Records from a data collection:
________________________________________

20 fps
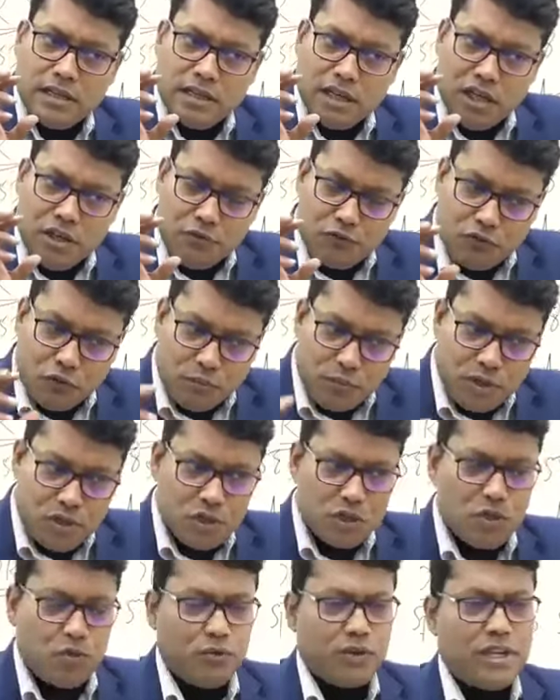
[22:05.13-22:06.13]

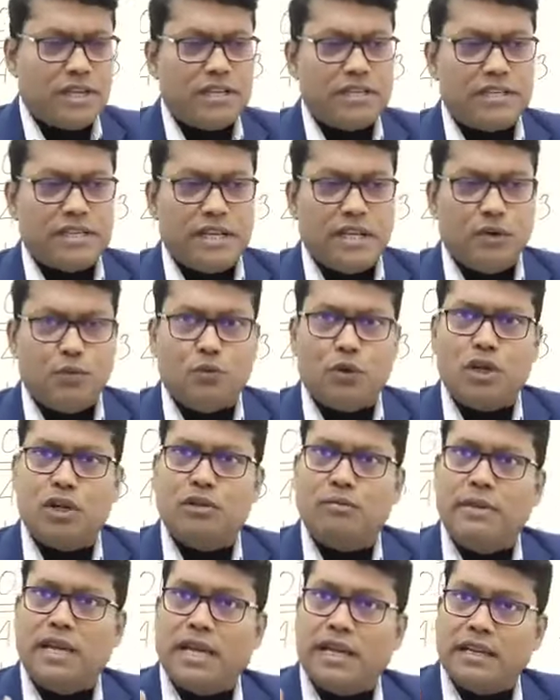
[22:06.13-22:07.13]
information, you can say one
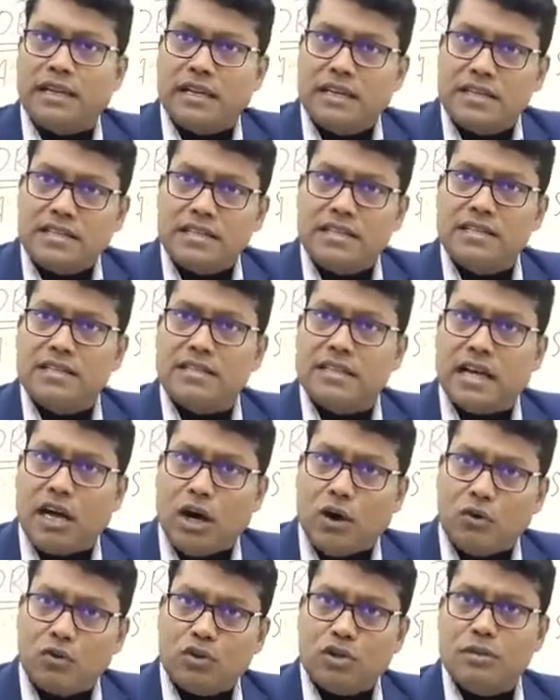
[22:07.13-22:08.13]
of the analysis, the
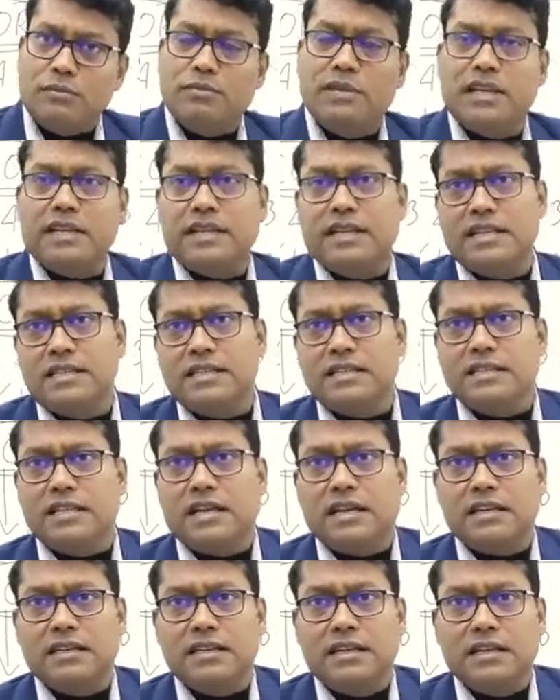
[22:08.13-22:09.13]
outcome they are getting,
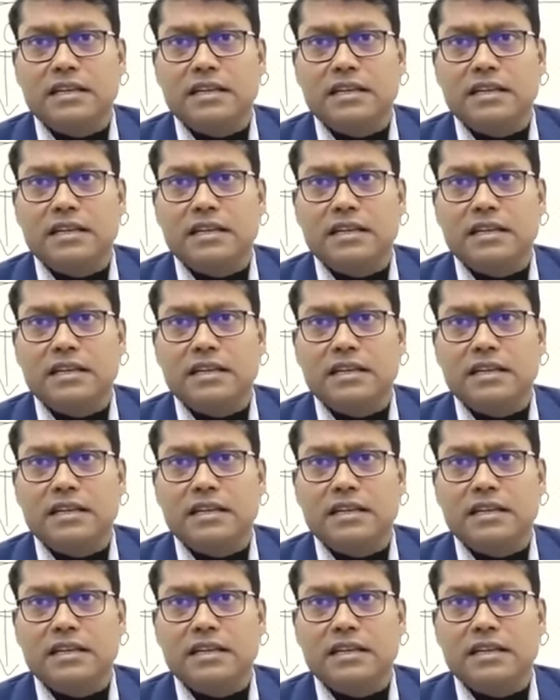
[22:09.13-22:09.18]
that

________________________________________

* [What the task requires]:
Transcribe exactly, and only, the lines from the one containing "[22:06.13-22:07.13]" through the last line of the records above, both included; leave out the pictures.

* [Answer box]:
[22:06.13-22:07.13]
information, you can say one
[22:07.13-22:08.13]
of the analysis, the
[22:08.13-22:09.13]
outcome they are getting,
[22:09.13-22:09.18]
that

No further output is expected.